DoD Acquisition as a Sport

The US Department of Defense acquires systems to equip forces to assure the national security of the country.  The process of acquiring systems is termed Acquisition, which involves a very complex organizational system across the Office of the Secretary of Defense, the four (now five) military services, and the aerospace/defense industry.  It is very competitive.

If Acquisition were a sport, how might it be characterized?  We can immediately eliminate sports such as archery, badminton, golf, ice dancing, skiing, and tennis, where results are totally dependent on individual performance.  While individuals such as the Secretary of Defense or the Military Service Secretaries can have enormous impacts, they have influence but not control over this complex adaptive system.
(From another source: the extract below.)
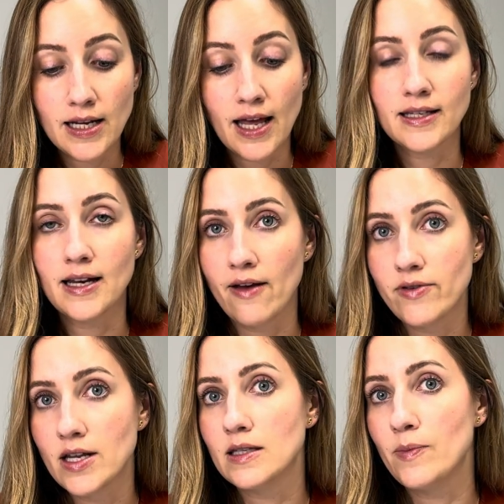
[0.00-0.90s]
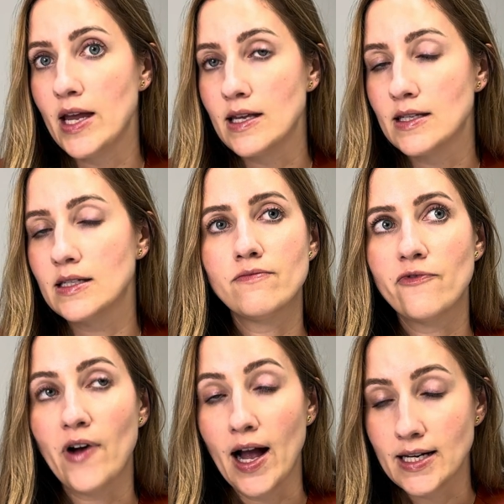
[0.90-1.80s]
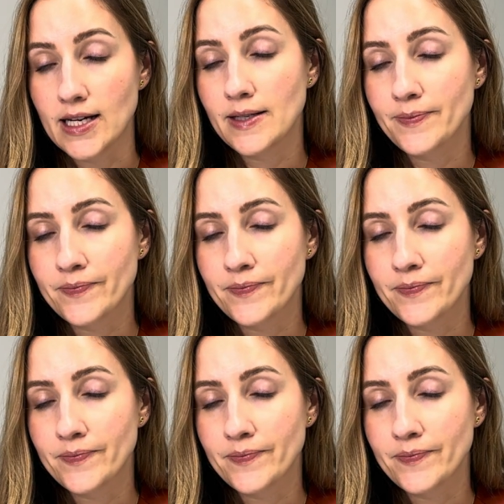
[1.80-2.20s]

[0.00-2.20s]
That's an evidence-based finding.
What about baseball, basketball, football, and hockey – the big four in the US?  Baseball focuses on the duel between pitchers and hitters; Acquisition is not at all this focused.  Basketball relies on five key players, of which two or three need to be superstars.  In football, the quarterback, running backs, and wide receivers dominate.  Hockey is similar, with a goalie charged with preventing goals.  Lacrosse fits in here as a hybrid of basketball and football.  Acquisition is not at all like this.
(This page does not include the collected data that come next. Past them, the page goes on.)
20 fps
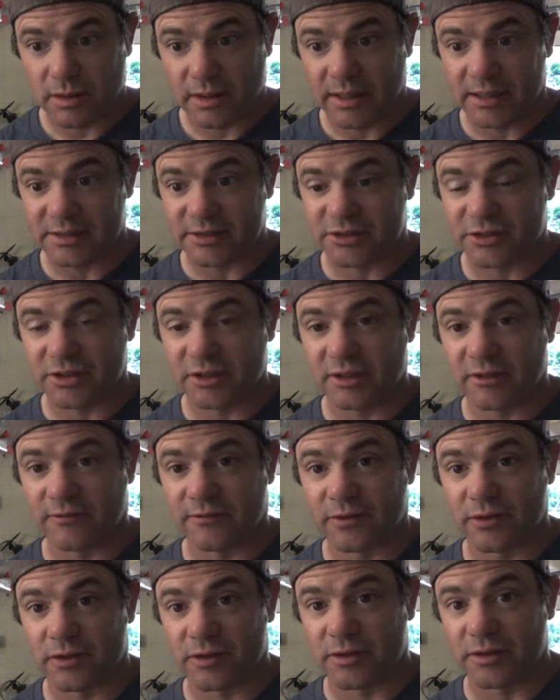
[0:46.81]
and see
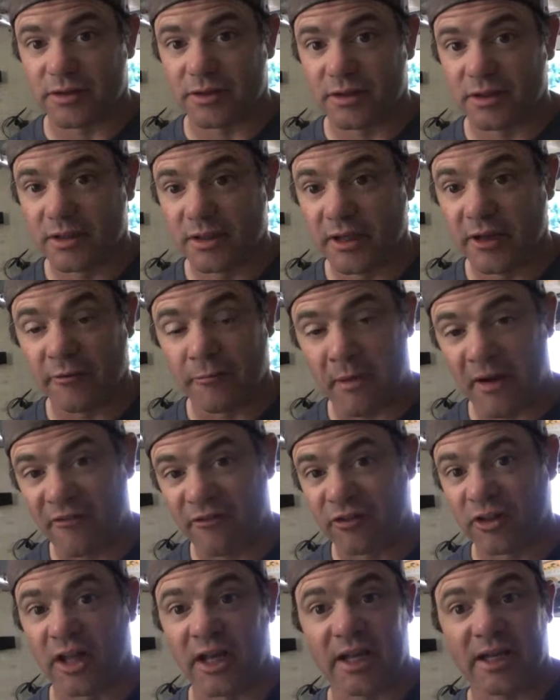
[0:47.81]
if my
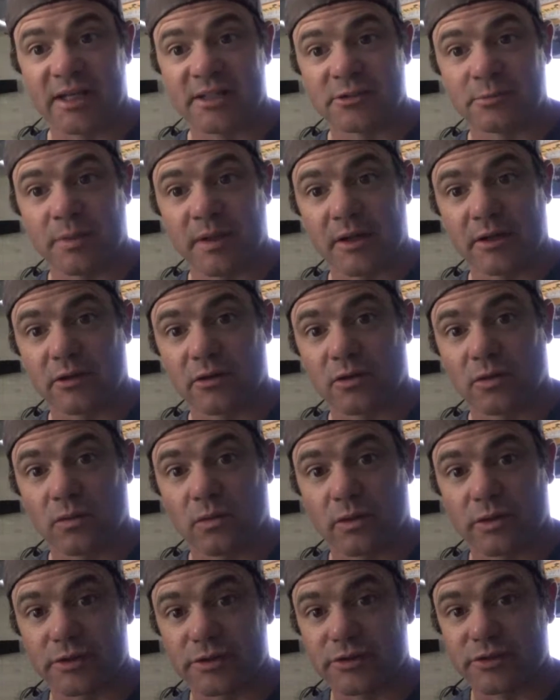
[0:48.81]
flying is better or
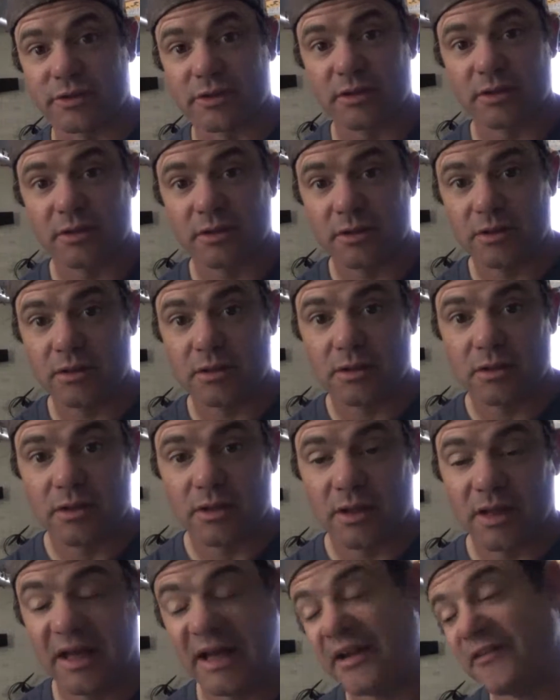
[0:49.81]
worse.
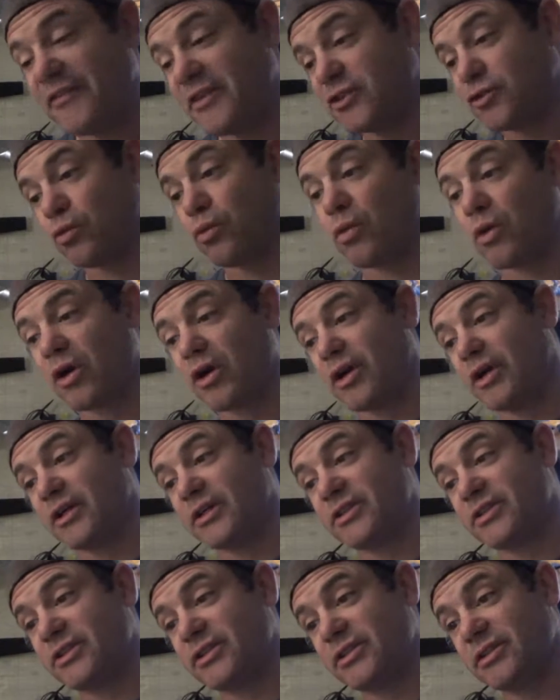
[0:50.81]
And if it's
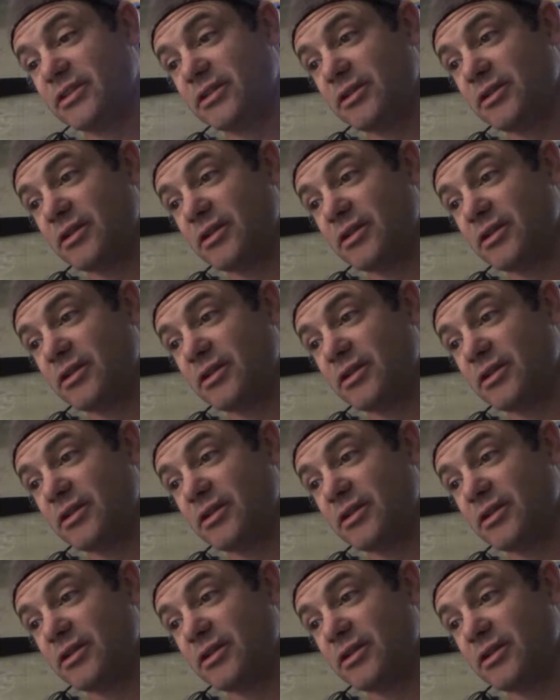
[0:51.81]
worse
This leads us to rugby and soccer.  These sports have rules, but they do not stop the clock for commercials.  Players have “positions,” but anyone can score.  Players do not wear protective gear.  Rugby allows carrying the ball while soccer does not.  Both sports are much more fluid and not dominated by referee decisions.  Of course, at the other extreme is cricket where games can take several days, meals, and sleeping.
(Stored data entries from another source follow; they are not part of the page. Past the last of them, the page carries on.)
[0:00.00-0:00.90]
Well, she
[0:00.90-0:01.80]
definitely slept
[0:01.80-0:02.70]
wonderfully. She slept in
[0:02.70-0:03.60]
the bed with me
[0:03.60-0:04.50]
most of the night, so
So, what kind of game is Acquisition?  Here are ten rules of the game:

  1. Games can take many years, sometimes with delays of multiple years.
  2. Teams typically include the usual players with occasionally surprise draft choices.
  3. Rules of the game are fluid, subject to influence by many stakeholders.
  4. Officials can appear from anywhere and invoke unheard of rules.
  5. Proprietary advantages can be declared unfair and made public technology.
  6. Plays that have long been successful can be ruled illegal.
  7. Winning can include a nominal trophy, but not all the expected accolades.
  8. Proposed pricing is open to renegotiation after winning.
  9. The fruits of winning may diminish but pricing commitments remain.
  10. Winning does not necessarily result in subsequent higher seeding.

Despite all this, the same teams seem to win all the time.  It is as if the Red Sox and Yankees merged, the Celtics and Lakers did as well, the Cowboys and the 49ers followed, and the Canadiens and Maple Leafs also merged to win the trophies every year.  All that remains are the commercials for beer and pickup trucks.